There are pictures in the records below; leave them out and set down exactly the lines from the one holding "[0:03.60-0:04.50]" through the one holding "[0:13.50-0:13.70]".

**WORKING DATA**
---*---
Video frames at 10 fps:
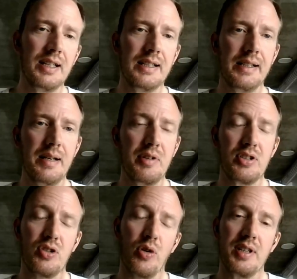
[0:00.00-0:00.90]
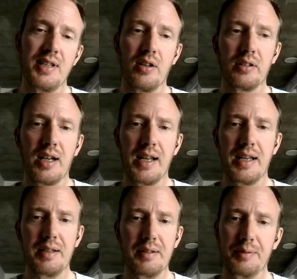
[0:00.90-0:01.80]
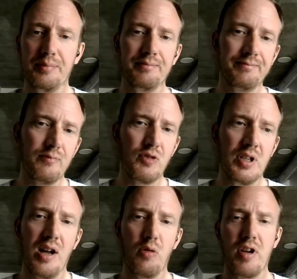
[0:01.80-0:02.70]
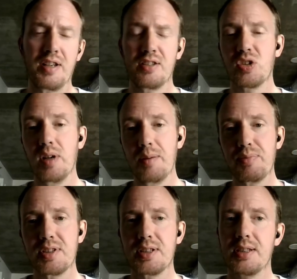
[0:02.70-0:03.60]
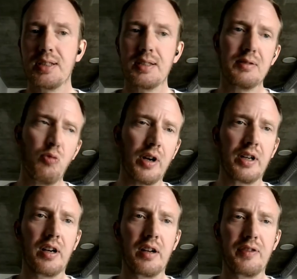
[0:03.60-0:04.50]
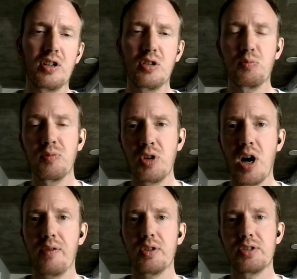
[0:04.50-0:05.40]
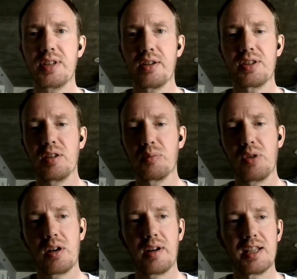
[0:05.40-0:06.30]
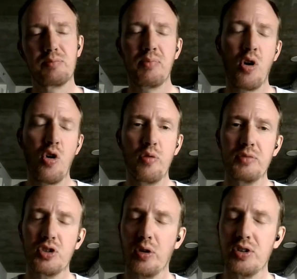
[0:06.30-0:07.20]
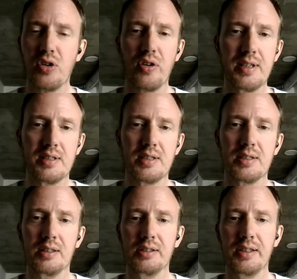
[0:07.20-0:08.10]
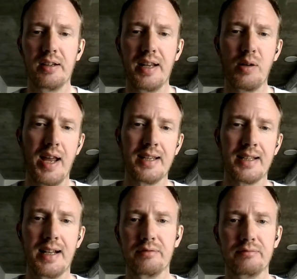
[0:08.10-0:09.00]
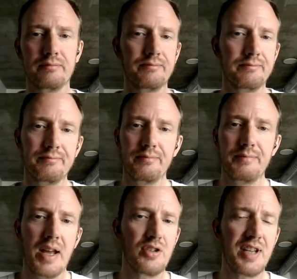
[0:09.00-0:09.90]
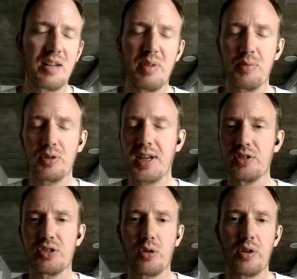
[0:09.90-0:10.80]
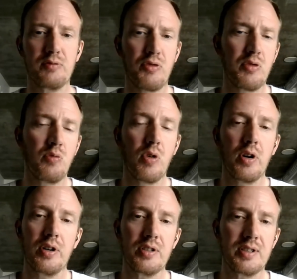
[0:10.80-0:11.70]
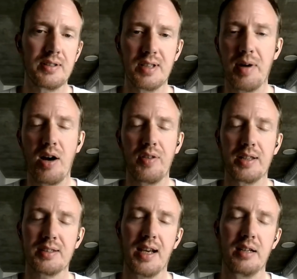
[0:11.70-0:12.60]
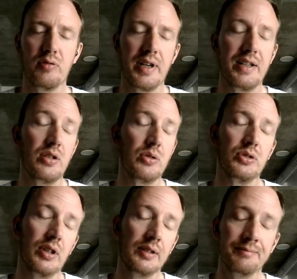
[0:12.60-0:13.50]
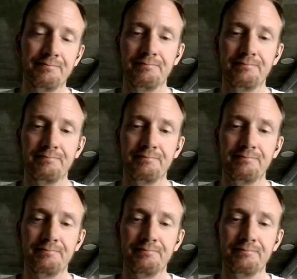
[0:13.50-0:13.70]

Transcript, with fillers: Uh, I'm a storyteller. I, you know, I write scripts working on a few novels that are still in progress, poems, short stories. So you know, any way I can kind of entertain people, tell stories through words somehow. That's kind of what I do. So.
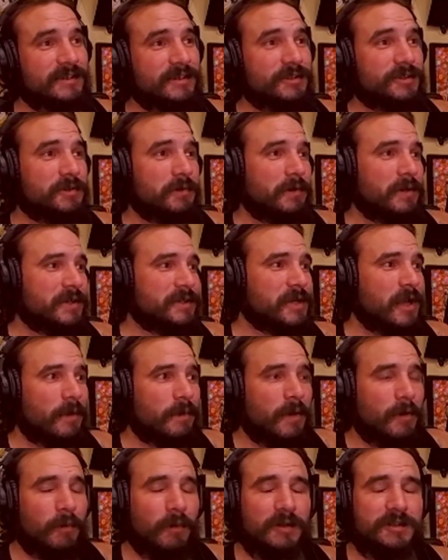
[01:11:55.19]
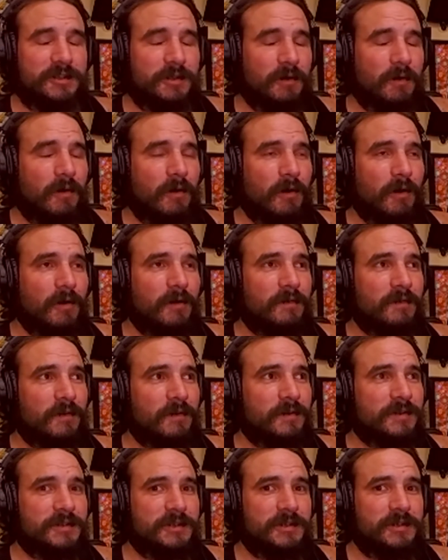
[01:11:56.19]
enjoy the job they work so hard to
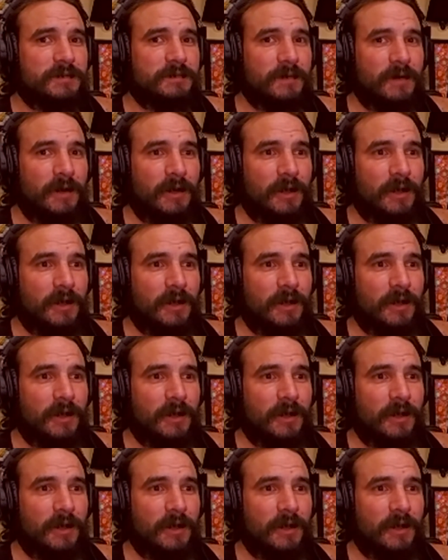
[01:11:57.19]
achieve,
---*---
**FINISHED EXERCISE**
[0:03.60-0:04.50]
[0:04.50-0:05.40]
[0:05.40-0:06.30]
[0:06.30-0:07.20]
[0:07.20-0:08.10]
[0:08.10-0:09.00]
[0:09.00-0:09.90]
[0:09.90-0:10.80]
[0:10.80-0:11.70]
[0:11.70-0:12.60]
[0:12.60-0:13.50]
[0:13.50-0:13.70]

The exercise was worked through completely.